My Dog Is Human. Also, Religion, Money, and Politics.

There are several topics we’re supposed to avoid at the table. How sub-par the meal is, how obviously drunk the hostess appears, the fact that Moxie isn’t actually human…

At other people’s houses, we’re not supposed to talk about religion, money, or politics. It’s impolite. There are good reasons we avoid these topics, too.

Have you ever had to sit through your friends’ bragging about their debt and felt uncomfortable? “If you die owing money, you win!” Or how about when your rich friends pressure you to make the same investments as they have? This is the stuff that couples save for the car and say, “Wasn’t that weird when Jack brought up Napalm shares?” “Yeah, he wouldn’t let it go! I almost gave him a grand just so he’d shut up…”
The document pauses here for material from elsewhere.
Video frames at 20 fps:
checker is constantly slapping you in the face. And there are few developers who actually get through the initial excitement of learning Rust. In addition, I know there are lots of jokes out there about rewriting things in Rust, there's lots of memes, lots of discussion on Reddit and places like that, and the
Once, I drove a friend through a Taco Bell drive-thru where, stuck in line with nowhere to run, she asked me point-blank about my religious beliefs. I stumbled my way through an answer, trying my best to match what I thought she wanted to hear. What I should have done was remind her that it’s rude to talk about religion over burritos, but she persisted (I didn’t even mention the fact that she was drunkenly scarfing a quesadilla, and what would JC order from TB?). I still love Taco Bell, regardless of religion. Remind me to try that new Cantina Bowl. Looks filthy.

But “Impolite” is a bit of a cop-out. You can’t just go around trying not to offend people based on a set of “manners” that their parents may or may not have instilled in them. When you travel a lot, this is especially true. People were brought up to value different things, and we can’t possibly live our lives without stepping on some toes.
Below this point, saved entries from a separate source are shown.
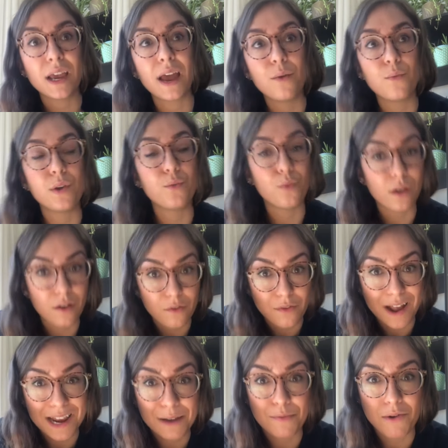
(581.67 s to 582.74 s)
and we will
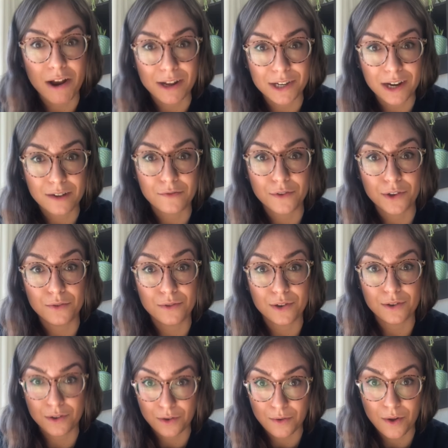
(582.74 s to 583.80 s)
find a project for you to
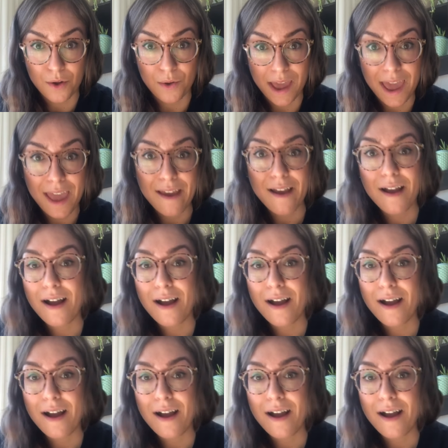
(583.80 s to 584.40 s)
do, okay?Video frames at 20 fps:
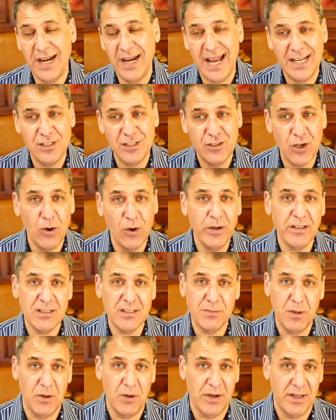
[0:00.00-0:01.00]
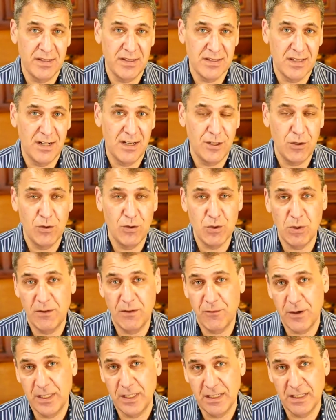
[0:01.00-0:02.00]
I don't experience an unusually
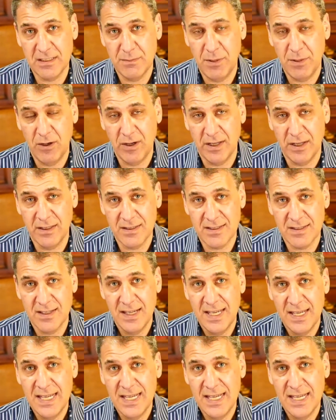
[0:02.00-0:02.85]
friendly experience,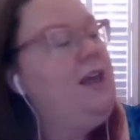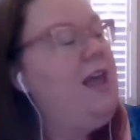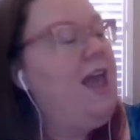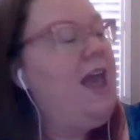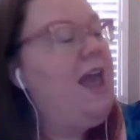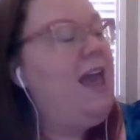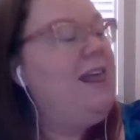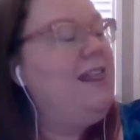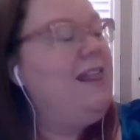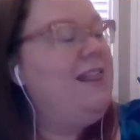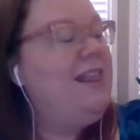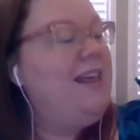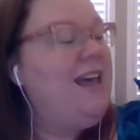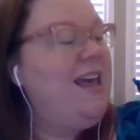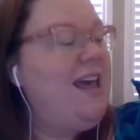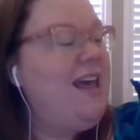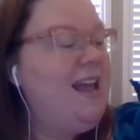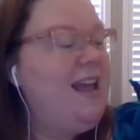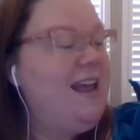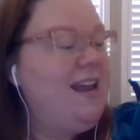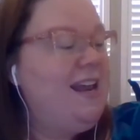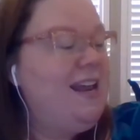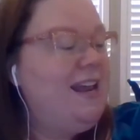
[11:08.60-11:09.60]
And
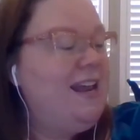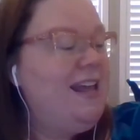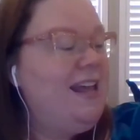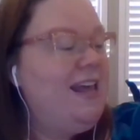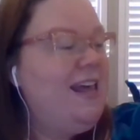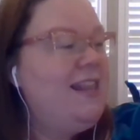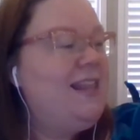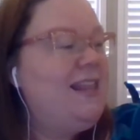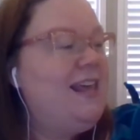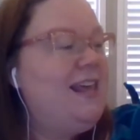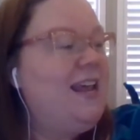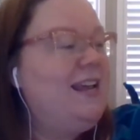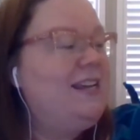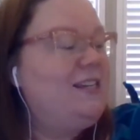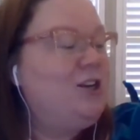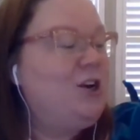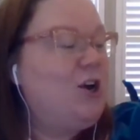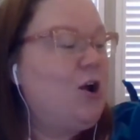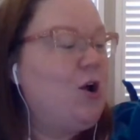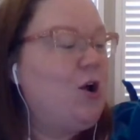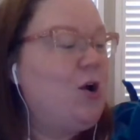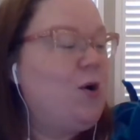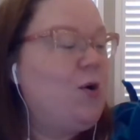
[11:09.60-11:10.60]
then they get to
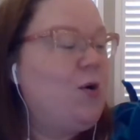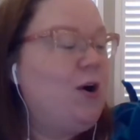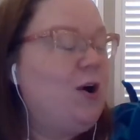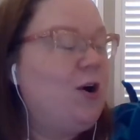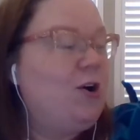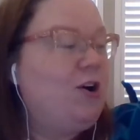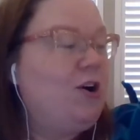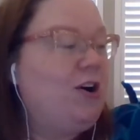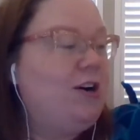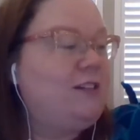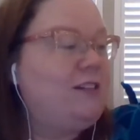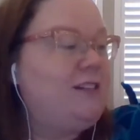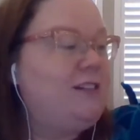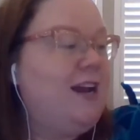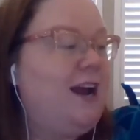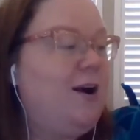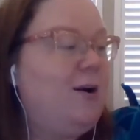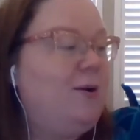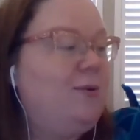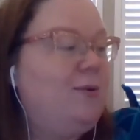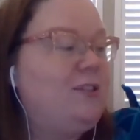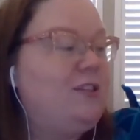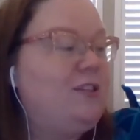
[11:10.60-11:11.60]
go across
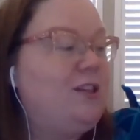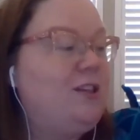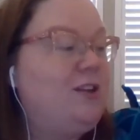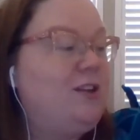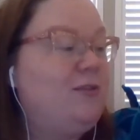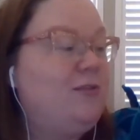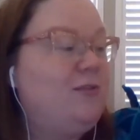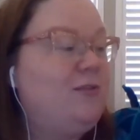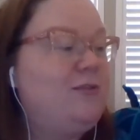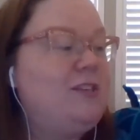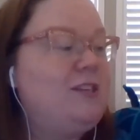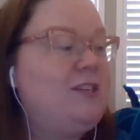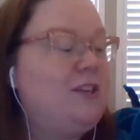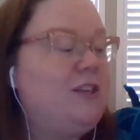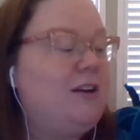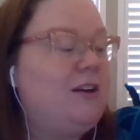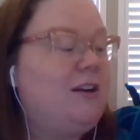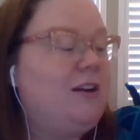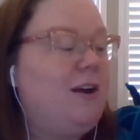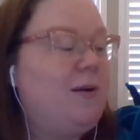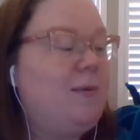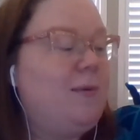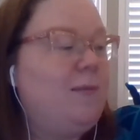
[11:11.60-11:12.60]
town to
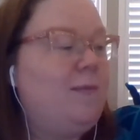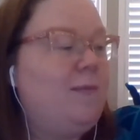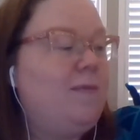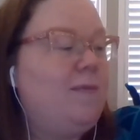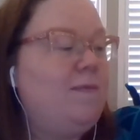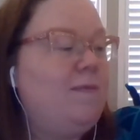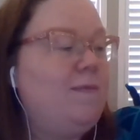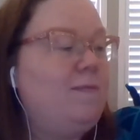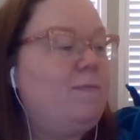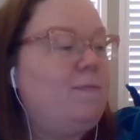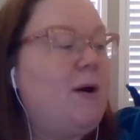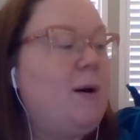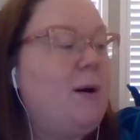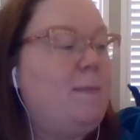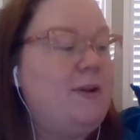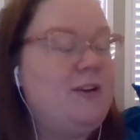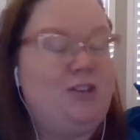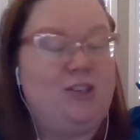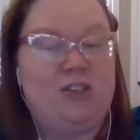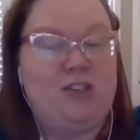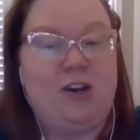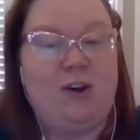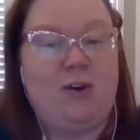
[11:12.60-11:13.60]
the puppet
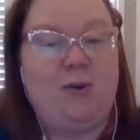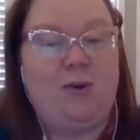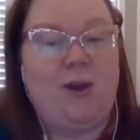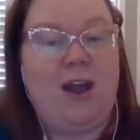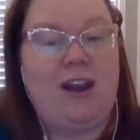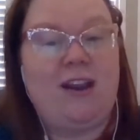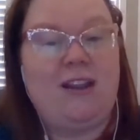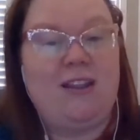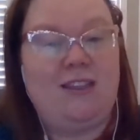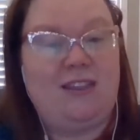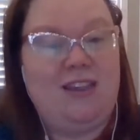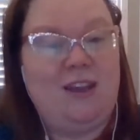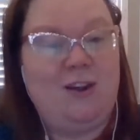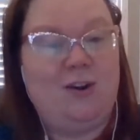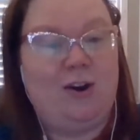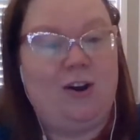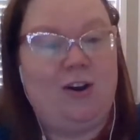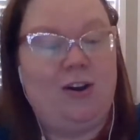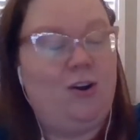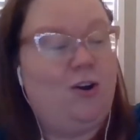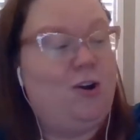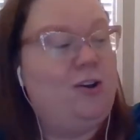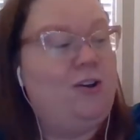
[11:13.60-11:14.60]
show at a
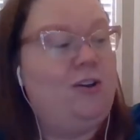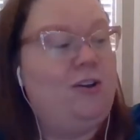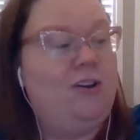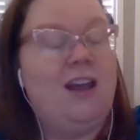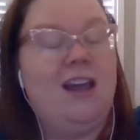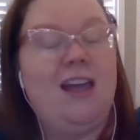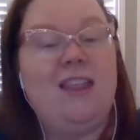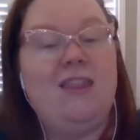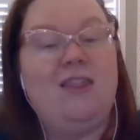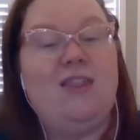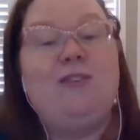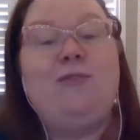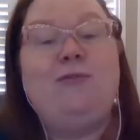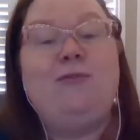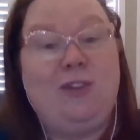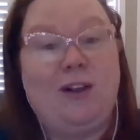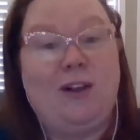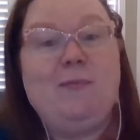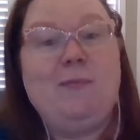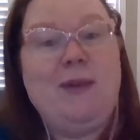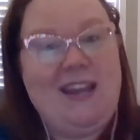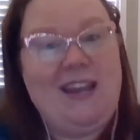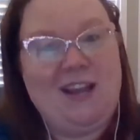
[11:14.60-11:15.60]
theater called the
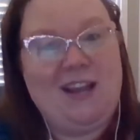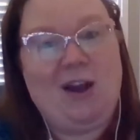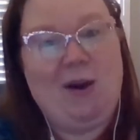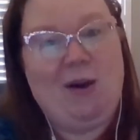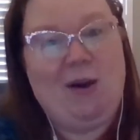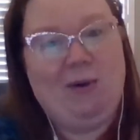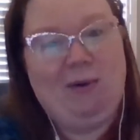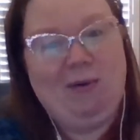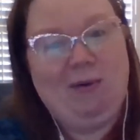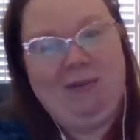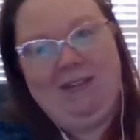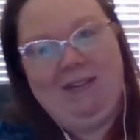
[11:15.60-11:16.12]
Flamingo.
Instead I think it’s fair to say that we avoid these topics because you’re not going to change anyone’s mind. 


Fred Phelps and his crew yell and scream about the things God “hates” at funerals (and apparently Lady Gaga concerts) but not once have I thought, “Wow, maybe I should reconsider my views because of this screaming extremist and the children in his employ.” His efforts are futile. He simply isn’t going to make a difference.

You can yell and scream until you’re Phelps in the face, but you won’t change someone’s mind if she feels that what you’re saying totally conflicts with her values. And morals. And general well-being. Yes, the Phelps example is extreme to everyone who reads this, but to him? He makes perfect, logical sense. And you’re not going to change his views no matter how many times we all counter-protest (and we will, every time, until they all F off already).

With the presidential election only days away, I have a feeling that the rhetoric will only get more enthused, more outlandish, more intrusive. And then it’ll stop. We’ll have our president (especially if Colorado gets their shit together) , and the winners will say “I told you so,” and the losers will say, “Voter fraud!” And we’ll look into it, and then we’ll go back to work.

In the meantime, realize that you’re not going to change those who’ve made their decisions. You can talk it out with those who are undecided, but make sure it’s at the kiddie table. Hook ’em while their young.